Computers on the network running Windows for Workgroups, Windows 3.1, or MS-DOS are referred to as downlevel clients. Any downlevel client that can send a job to a Windows for Workgroups print server or LAN Manager print server can also send jobs to a Windows NT print server.
The Windows NT Server service receives jobs from these clients and passes them to the spooler without alteration. Regardless of what kind of application created the print job on the downlevel client, the job is assigned the RAW data type when it reaches the spooler. In general, the printer driver installed on the Windows NT print server does not get involved with processing jobs from downlevel clients.
Because Windows NT Services for Macintosh is required for Macintosh clients to send print jobs to printers controlled by Windows NT-based computers, Macintosh clients cannot print to printers controlled by Windows NT Workstation computers. Windows NT Server, running Services for Macintosh, is required to make printers available to Macintosh clients.
Macintosh clients usually print using a PostScript driver, so their print jobs consist of PostScript commands. Jobs sent to PostScript print devices are assigned the RAW data type, and the Windows NT printer driver does not help process the print job. Macintosh print jobs sent to non-PostScript print devices are assigned the Pscript1 data type, which causes Windows NT Server to convert the job from PostScript to the print device's native language. In this case, the Windows NT printer driver is involved in processing the job.

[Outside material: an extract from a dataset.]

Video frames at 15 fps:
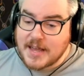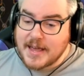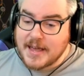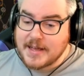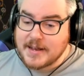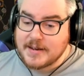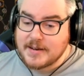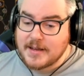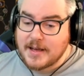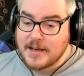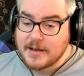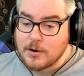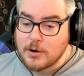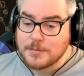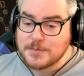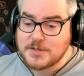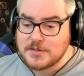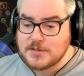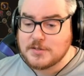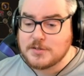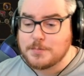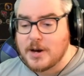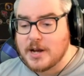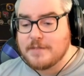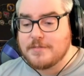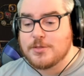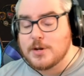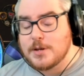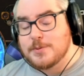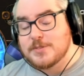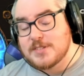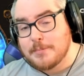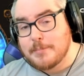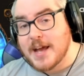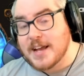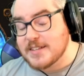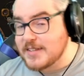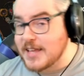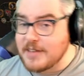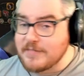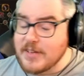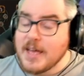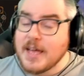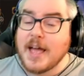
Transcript: and corpses you spawn have 30% max life,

Windows NT can also receive print jobs sent by UNIX systems. To enable this feature, you must first install the TCP/IP network protocol via the Network icon in the Control Panel window, and then install the TCP/IP Network Printing Support option. This procedure installs the LPD service ("daemon" in UNIX terminology), which enables Windows NT to receive print jobs sent by UNIX computers. Once installed, you must start this service by using the Services icon in the Control Panel window or by typing the net start lpdsvc command at the command line. Jobs that reach the LPD service are assigned the RAW data type if they contain the "l" control command, or are assigned the TEXT data type if they contain the "f" control command. For more information on these control commands, see "LPR Print Monitor," later in this chapter.
For more information about UNIX print connectivity, see "Print Monitors" later in this chapter.
Because Print manager relies on the spooler components, it is also considered a client. Print Manager is a window into the spooler components; a user interface that lets you configure various options and manipulate print jobs as they are processed.